Monday, May 11, 2015

Charter Fraud: Tip of the Iceberg

In April, the Alliance to Reclaim Our Schools and the Center for Popular Democracy released their looks-like-it's-becoming-annual report on charter school fraud. The Tip of the Iceberg: Charter School Vulnerabilities to Waste, Fraud, and Abuse has several points to make and some numbers to throw around, but the major point is, "Wow! Many charters abuse the system something fierce."

The report sorts the various reports of fraud that they've cataloged into six varieties.

Operators using fraud for personal gain.

This is good, old-fashioned "I'm going to dip into the company cash register fraud. Examples include Masai Skiefs of the Harambee Institute of Science, who helped himself to $88K for, among other things, a house down payment. He was a slacker compared to the Pierces, of Minnesota's Right Step Academy, who paid for a Caribbean vacation, $11,125 worth of Timberwolves season tickets, and almost $18K of credit card debt.

School revenues used to support other operator businesses.

This would include the Philadelphia charter operator who used a half a million in tax dollars for his school to help keep his restaurant and health food store in business. Or the Florida charter director who used $750K from his school to finance his apartment complex.

These are really fine examples of the charter philosophy that says, "That money doesn't belong to the taxpayer-- it belongs to the child. And once the child enrolls in the school, the money belongs to me." This is the bold entrepreneurial spirit run amuck.

Mismanagement that puts children in actual danger.

In all fairness, this is more like "not following state regulations to insure safety of children." Less common, but still concerning. Take the two Ohio charters that were shut down by the state because, among other things, they were not feeding the students. Or the Paterson NJ charter in which 75% of the staff never passed a background check.

Charters requesting public funds for services not provided.
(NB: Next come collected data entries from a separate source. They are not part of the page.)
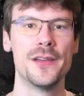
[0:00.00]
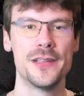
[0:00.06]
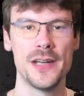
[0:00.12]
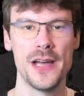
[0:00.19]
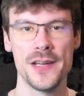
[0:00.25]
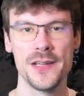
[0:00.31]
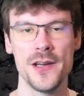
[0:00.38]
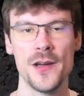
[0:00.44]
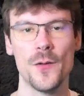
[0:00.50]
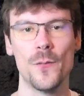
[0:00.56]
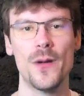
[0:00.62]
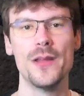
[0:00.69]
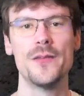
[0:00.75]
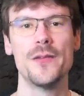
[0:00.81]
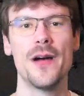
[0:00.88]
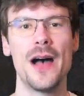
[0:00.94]
charge
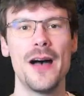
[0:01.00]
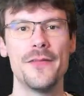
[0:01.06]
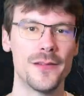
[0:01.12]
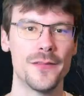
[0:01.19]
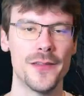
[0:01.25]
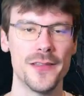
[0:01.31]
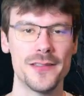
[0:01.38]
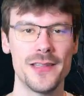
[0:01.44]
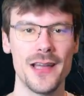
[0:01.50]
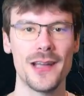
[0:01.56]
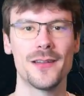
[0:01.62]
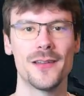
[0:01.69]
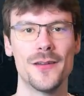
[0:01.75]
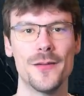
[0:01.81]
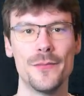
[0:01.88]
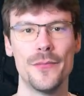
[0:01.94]
when you have the
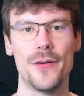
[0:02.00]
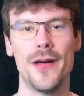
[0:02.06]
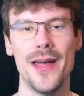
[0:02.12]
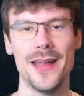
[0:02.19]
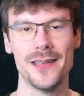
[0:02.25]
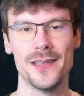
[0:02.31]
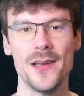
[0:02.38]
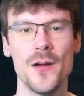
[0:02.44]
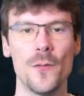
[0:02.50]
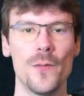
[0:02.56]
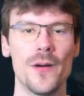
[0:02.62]
stack number 8.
Ah, good old-fashioned fraud. Just charge the government for things you never did. California's Cato School of Reason Charter School managed to soak the state for millions of dollars for students who were actually attending private school elsewhere. In Minnesota, the Community School of Excellence Charter School had its students attest to lunches that they did not eat so that the school could be reimbursed for them. Not providing mandated special ed services is also a popular twist on this trick.

Boosting Enrollment

Sort of a special subcategory of the previous scam, this is billing the government for students you just don't have. Success Academy in Minnesota was found to have overbilled the taxpayers over $600K. The report cites schools in Florida, Pennsylvania, and California that listed enrollment over and above the number of students actually in evidence.

Mismanagement

Keeping books for a school is hard, but many states don't require charter operators even to prove they can balance their own check book (Hey, remember that time New York authorized a twenty-two year old who hadn't even finished college to run a charter school?)
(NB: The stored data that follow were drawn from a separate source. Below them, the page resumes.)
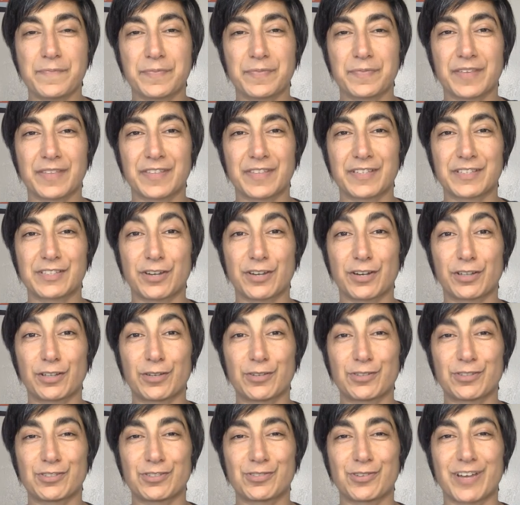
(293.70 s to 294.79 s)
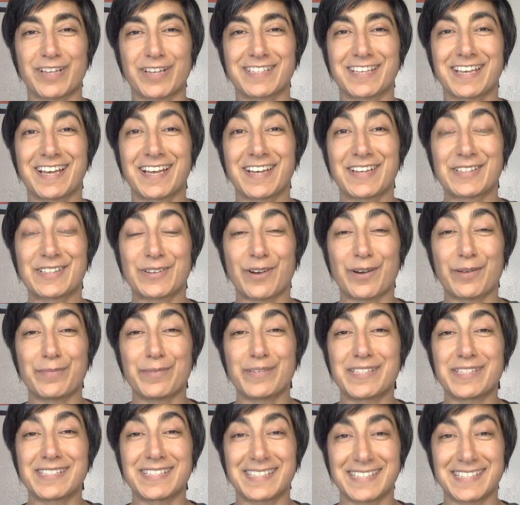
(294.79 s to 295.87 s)
things that are closer to us. So our
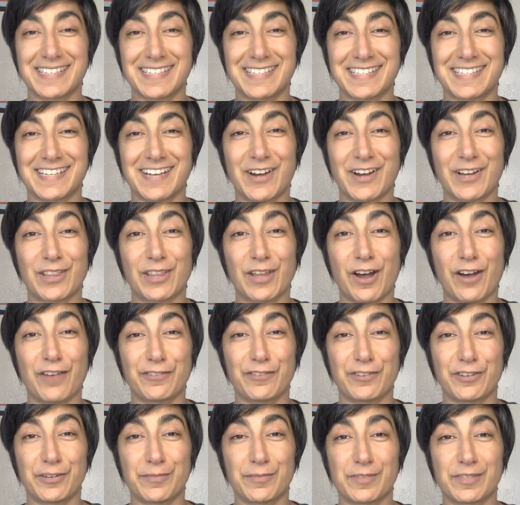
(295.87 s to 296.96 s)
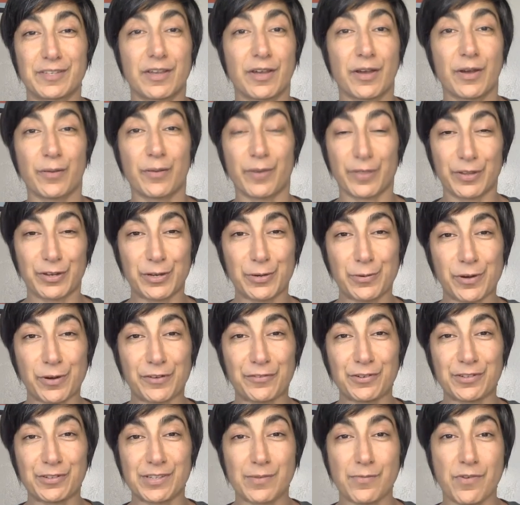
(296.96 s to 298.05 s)
businesses, our law firms, whether you work
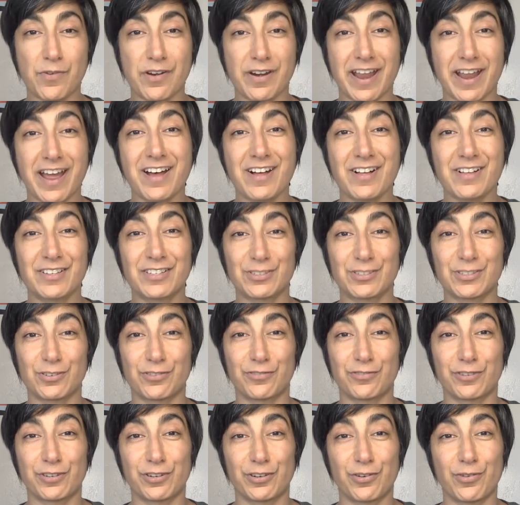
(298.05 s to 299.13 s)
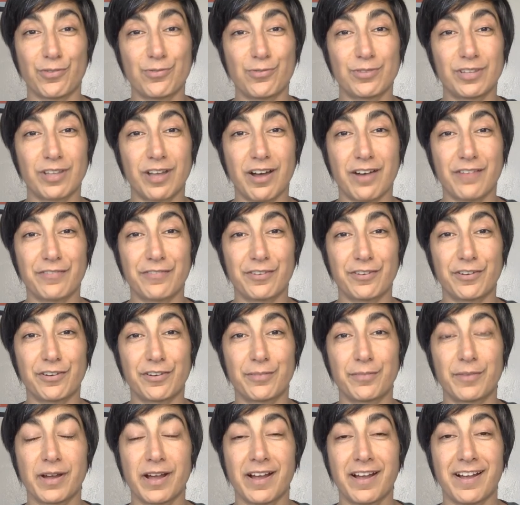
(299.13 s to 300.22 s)
for someone else or for your own law
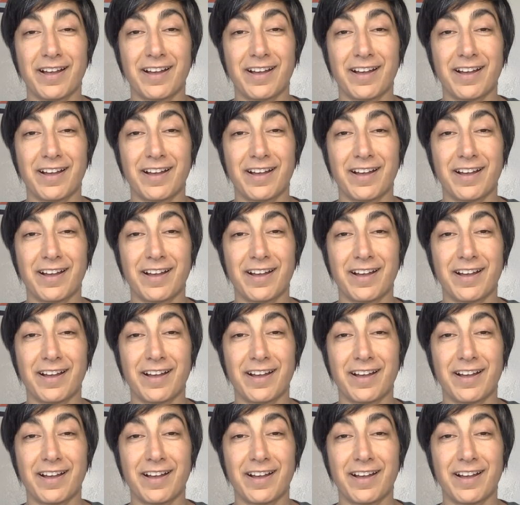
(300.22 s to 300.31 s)
firm,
The report has appendices full of more specifics-- and this is just the stuff that made it into official paperwork of charges, convictions, or state direct orders to pay money back.

The grand total of charter waste and fraud is now over $200 million dollars. The more sexy number that made it into the papers is $1.4 billion in the next year, but that's a bit of grandstanding-- the report uses a methodology from the Association of Certified Fraud Examiners, and the methodology is to look at the grand total and assume that 5% of it will end up drained by fraud. So that's not exactly a rock-solid number.

But the $200 million? That's a real number, and simply it only includes what has been proven by or admitted to authorities, I feel comfortable believing that there's a heck of a lot more money than that involved. And that's before we get to all the perfectly legal methods that charters can use to bilk the taxpayer (lease a building to yourself, anyone?).

That is over $200 million dollars drained away from public schools. That is over $200 million that public schools didn't have to buy supplies, hire staff, maintain buildings, and keep from raising taxes. That is $200 million dollars taken from taxpayers.

The longer the modern charter movement continues, the more instances of misbehavior come to light and the more obvious it becomes (even and especially to the non-fraudster charter operators) that the charter sector needs-- at the very least-- to be more tightly regulated and controlled.

The charter industry will push back against that, as they have pushed back against every attempt to inhibit their ability to just roll in piles of money freely, answering to nobody. In fact, word on the street is that a brand-new Education News Service is about to be launched. It will employ actual professional reporters, but they will be employed only after signing a pledge that they will cast a critical eye only on public schools and never on charter schools. So there's that to look forward to.

But in the meantime, check out this report, and read up on the many, many ways that charter scam artists make themselves rich and their industry look bad all at the same time.

1 comment:

  1. And then there's the stuff that's perfectly legal and not considered fraud at all, like the various outrageous sale-leaseback deals between charters and their management companies.